■ **Your instructions**: Retype, word for word, the lines from the first line of the entries through the line that holds "[00:00:01.07]"; leave out the pictures.
***
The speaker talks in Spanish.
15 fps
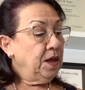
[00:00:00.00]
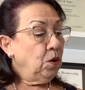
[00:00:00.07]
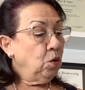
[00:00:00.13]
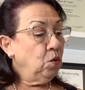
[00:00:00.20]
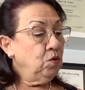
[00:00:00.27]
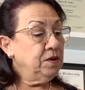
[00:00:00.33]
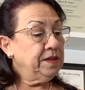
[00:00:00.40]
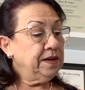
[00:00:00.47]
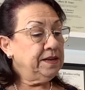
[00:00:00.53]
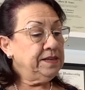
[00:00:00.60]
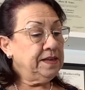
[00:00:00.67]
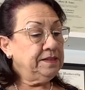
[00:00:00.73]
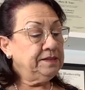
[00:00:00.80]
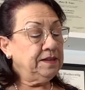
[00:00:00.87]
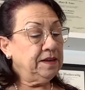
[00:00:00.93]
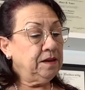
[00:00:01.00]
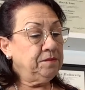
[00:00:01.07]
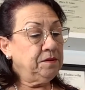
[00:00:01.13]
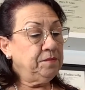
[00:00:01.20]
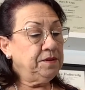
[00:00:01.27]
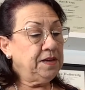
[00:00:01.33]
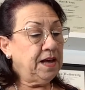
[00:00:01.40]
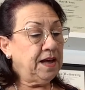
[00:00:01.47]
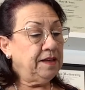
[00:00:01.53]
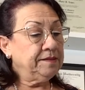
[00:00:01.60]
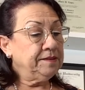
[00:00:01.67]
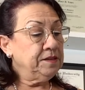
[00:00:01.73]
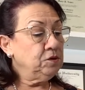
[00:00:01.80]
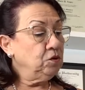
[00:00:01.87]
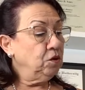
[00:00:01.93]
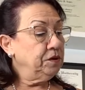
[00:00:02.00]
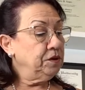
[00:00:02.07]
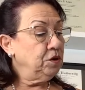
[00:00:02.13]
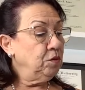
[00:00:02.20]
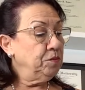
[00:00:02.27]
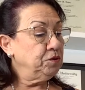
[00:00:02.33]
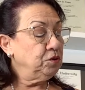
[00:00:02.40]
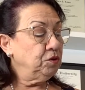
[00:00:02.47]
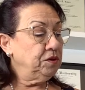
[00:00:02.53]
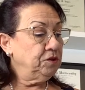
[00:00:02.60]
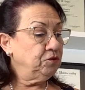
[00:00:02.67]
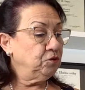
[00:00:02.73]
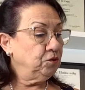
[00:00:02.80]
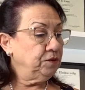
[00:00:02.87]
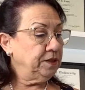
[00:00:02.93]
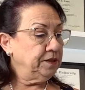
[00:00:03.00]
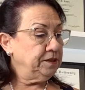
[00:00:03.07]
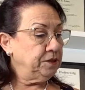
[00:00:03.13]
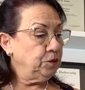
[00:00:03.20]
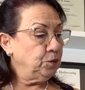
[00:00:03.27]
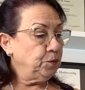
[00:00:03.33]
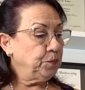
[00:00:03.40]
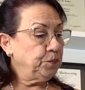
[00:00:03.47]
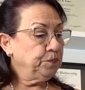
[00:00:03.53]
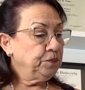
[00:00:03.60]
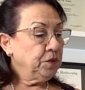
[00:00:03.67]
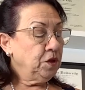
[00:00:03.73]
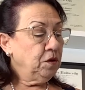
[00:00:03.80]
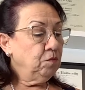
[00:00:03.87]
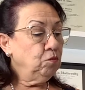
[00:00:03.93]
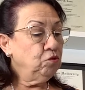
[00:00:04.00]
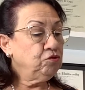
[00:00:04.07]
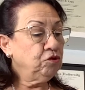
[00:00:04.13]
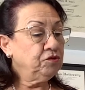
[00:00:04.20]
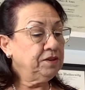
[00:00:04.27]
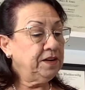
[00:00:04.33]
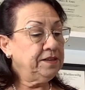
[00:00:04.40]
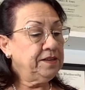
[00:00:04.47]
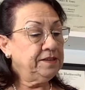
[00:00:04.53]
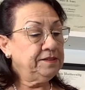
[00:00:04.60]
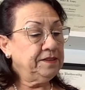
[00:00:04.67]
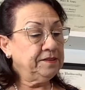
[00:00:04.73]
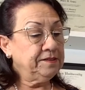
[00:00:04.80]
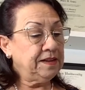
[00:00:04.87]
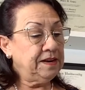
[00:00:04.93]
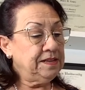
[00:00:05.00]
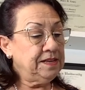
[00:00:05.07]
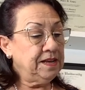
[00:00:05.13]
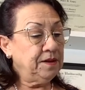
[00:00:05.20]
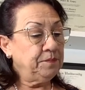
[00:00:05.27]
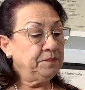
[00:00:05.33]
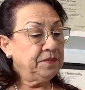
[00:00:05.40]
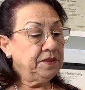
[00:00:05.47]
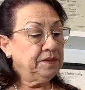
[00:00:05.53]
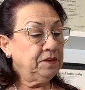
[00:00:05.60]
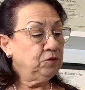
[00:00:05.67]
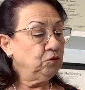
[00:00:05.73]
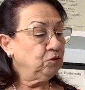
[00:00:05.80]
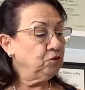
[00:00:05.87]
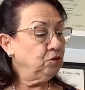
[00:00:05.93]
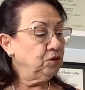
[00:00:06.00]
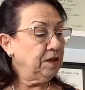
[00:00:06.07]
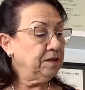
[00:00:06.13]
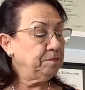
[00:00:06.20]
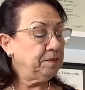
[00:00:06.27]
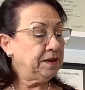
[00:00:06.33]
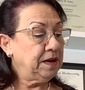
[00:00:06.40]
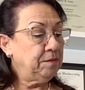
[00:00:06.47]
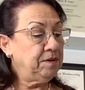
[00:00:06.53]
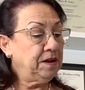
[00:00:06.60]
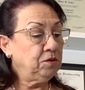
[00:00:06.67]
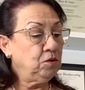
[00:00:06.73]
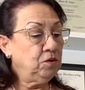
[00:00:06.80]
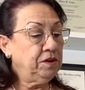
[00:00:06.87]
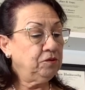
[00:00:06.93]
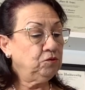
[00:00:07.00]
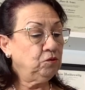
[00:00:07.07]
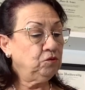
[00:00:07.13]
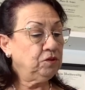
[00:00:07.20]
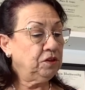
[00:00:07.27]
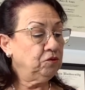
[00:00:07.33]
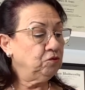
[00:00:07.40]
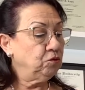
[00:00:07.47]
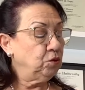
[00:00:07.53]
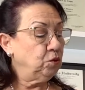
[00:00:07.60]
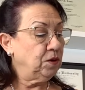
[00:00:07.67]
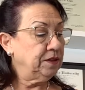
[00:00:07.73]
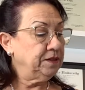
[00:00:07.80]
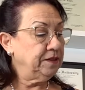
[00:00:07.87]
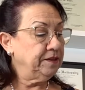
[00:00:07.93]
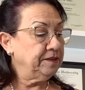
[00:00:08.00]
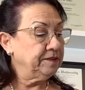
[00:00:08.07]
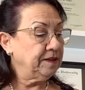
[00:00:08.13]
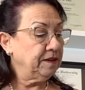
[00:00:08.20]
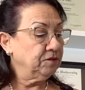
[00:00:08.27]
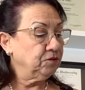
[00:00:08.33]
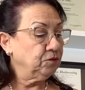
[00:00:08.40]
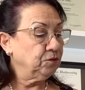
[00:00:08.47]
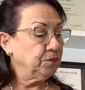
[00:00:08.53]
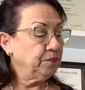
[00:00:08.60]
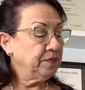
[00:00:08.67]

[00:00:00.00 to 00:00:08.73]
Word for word: un creyente que vivía a cinco kilómetros del sur de Tiro. Muchos creyentes salían de su ciudad para hablar con Jesús en su lugar de descanso.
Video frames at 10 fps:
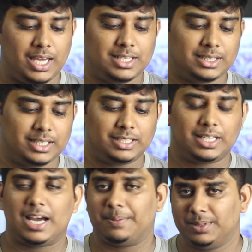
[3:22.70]
এই যে
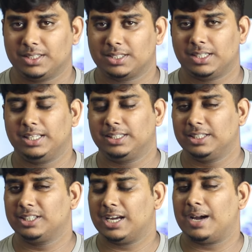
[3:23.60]
তিনটে অ্যাপ্লিকেশন এই
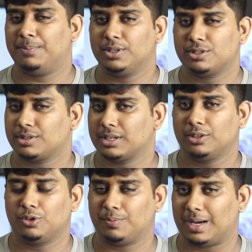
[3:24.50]
তিনটে অ্যাপ্লিকেশনকে
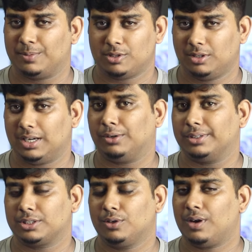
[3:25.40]
কিন্তু পারমিশন দেওয়া
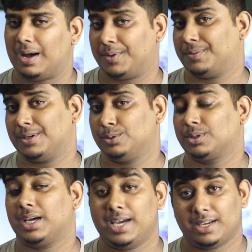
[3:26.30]
হয়েছিল আমার
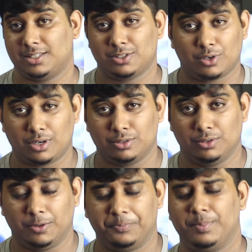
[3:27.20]
ফেসবুকটা অ্যাক্সেস করার
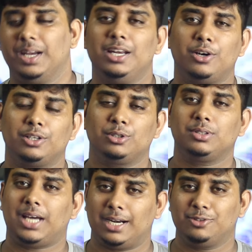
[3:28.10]
জন্য মেনলি হয়তো
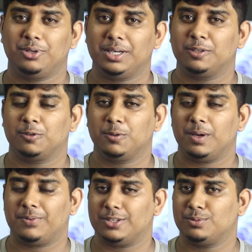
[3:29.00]
তার জন্য কিন্তু
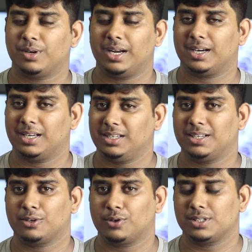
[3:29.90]
ফেসবুক এটাকে
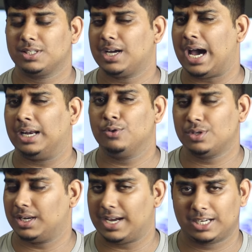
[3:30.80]
ডিটেক্ট করেছে যে
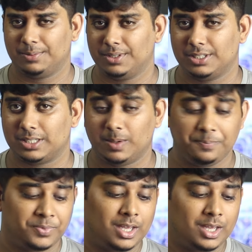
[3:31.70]
আনইউজুয়াল অ্যাক্টিভিটি হিসাবে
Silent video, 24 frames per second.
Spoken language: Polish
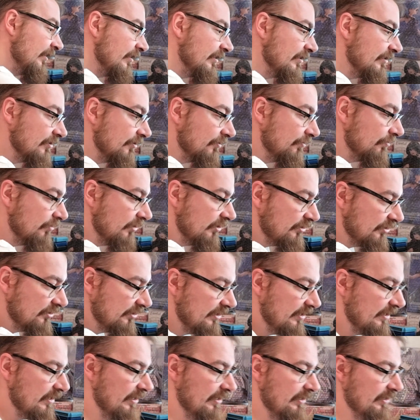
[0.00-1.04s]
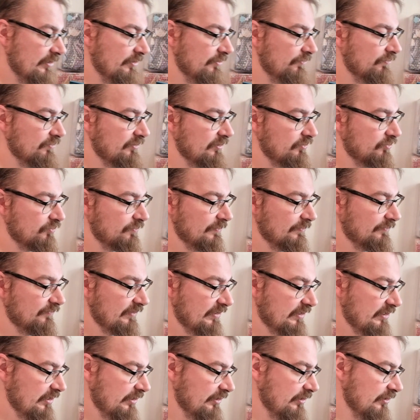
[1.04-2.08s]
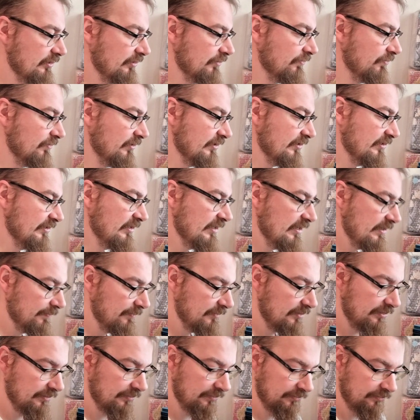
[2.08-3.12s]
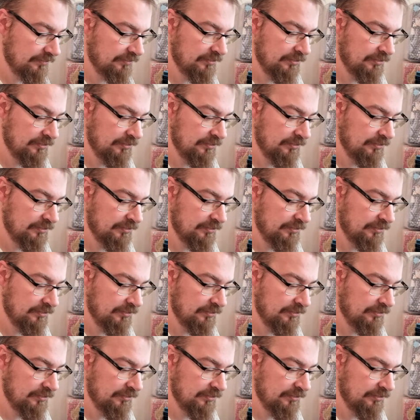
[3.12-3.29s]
I co tu jeszcze? Aha, i tutaj już mam dwie gierki, które znamy.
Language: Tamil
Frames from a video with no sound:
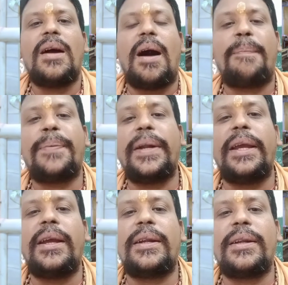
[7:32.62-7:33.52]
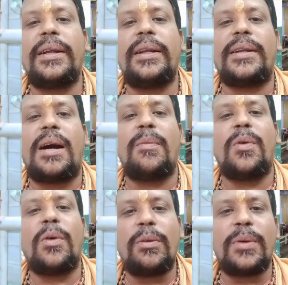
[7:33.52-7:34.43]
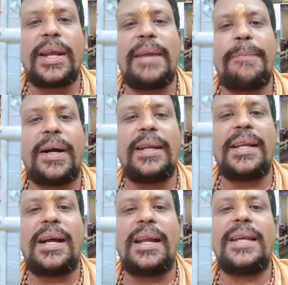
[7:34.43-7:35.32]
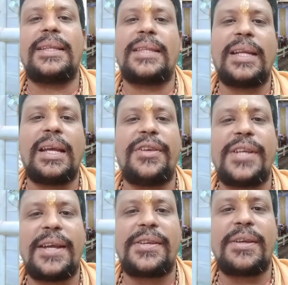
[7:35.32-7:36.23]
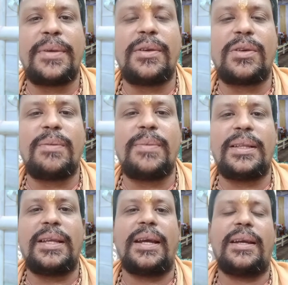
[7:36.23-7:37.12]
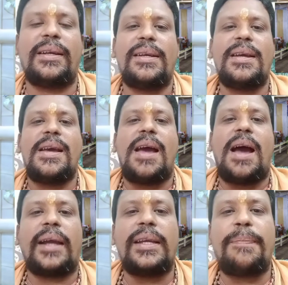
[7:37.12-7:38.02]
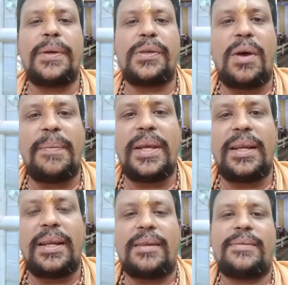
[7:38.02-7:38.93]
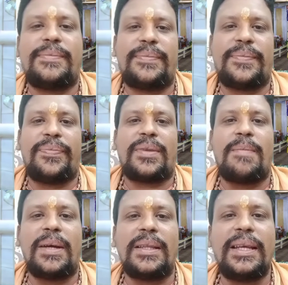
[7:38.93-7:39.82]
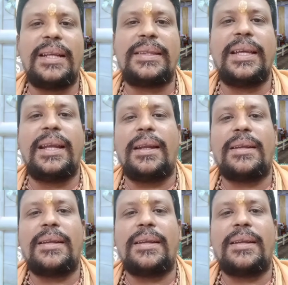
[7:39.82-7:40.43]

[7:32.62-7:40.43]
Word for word: அப்படி என்று நாம் ஒரு முறை பாடினாலே இத்தனை விசேஷம் இருக்கும் இந்த ஐயப்ப சுவாமியின் மந்திரத்தில்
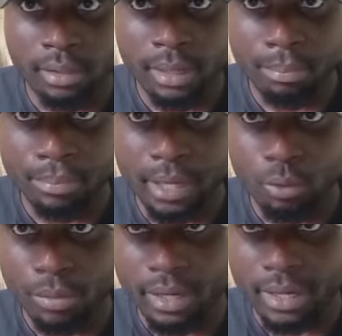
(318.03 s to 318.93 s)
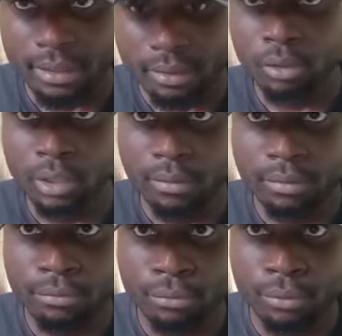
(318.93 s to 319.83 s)
les Pierre mélène on avait
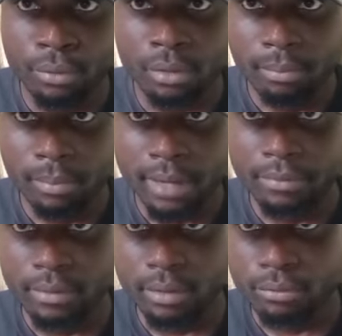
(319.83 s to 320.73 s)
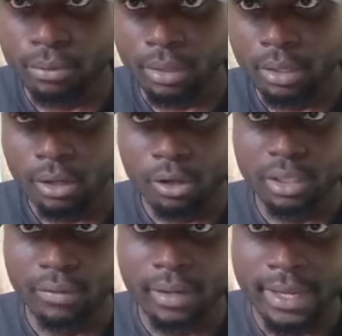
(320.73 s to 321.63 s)
Feu Marc Vivien Fouy,
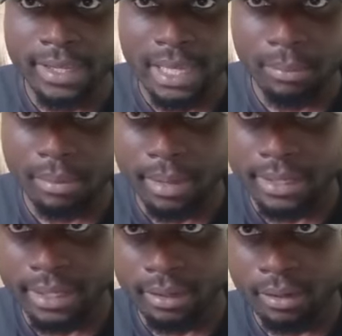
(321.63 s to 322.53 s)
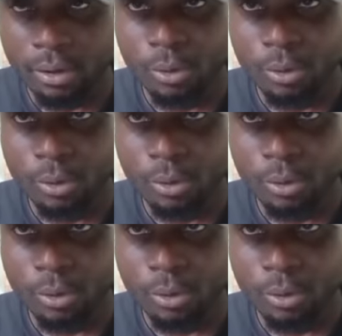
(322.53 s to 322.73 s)
on avait les Maillet,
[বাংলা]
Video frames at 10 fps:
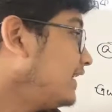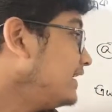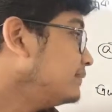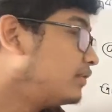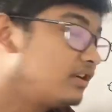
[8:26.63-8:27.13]

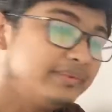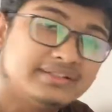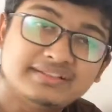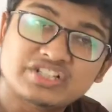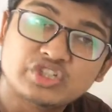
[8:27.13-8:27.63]
এই
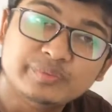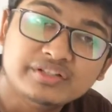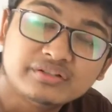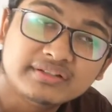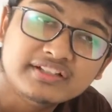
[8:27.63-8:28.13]
পরাবৃত্তের
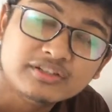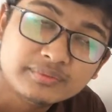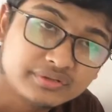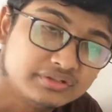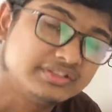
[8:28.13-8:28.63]
সমীকরণ কি হবে
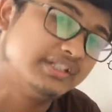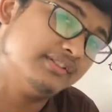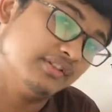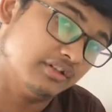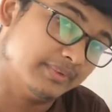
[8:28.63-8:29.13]
বলো
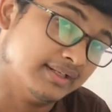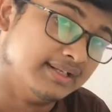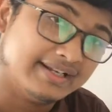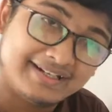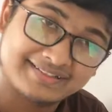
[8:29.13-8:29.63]
সিদ্ধ হবে
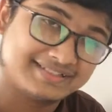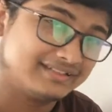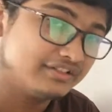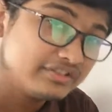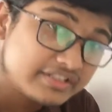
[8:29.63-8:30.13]
আচ্ছা
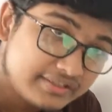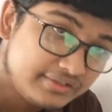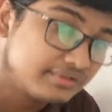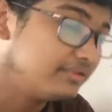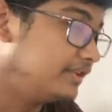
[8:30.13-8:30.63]
তাহলে যদি
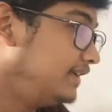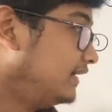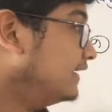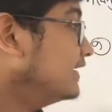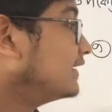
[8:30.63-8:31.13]
সিদ্ধ করি
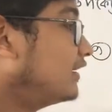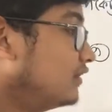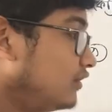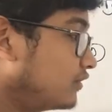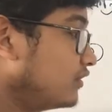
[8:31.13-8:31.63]

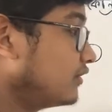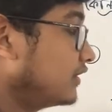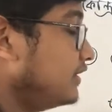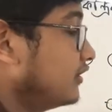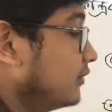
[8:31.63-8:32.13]
তাহলে লক্ষ্য করে
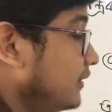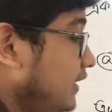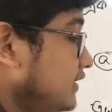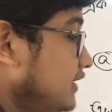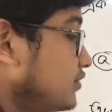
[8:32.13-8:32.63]
কি হবে যে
***
■ **Result of the task**:
The speaker talks in Spanish.
15 fps
[00:00:00.00]
[00:00:00.07]
[00:00:00.13]
[00:00:00.20]
[00:00:00.27]
[00:00:00.33]
[00:00:00.40]
[00:00:00.47]
[00:00:00.53]
[00:00:00.60]
[00:00:00.67]
[00:00:00.73]
[00:00:00.80]
[00:00:00.87]
[00:00:00.93]
[00:00:01.00]
[00:00:01.07]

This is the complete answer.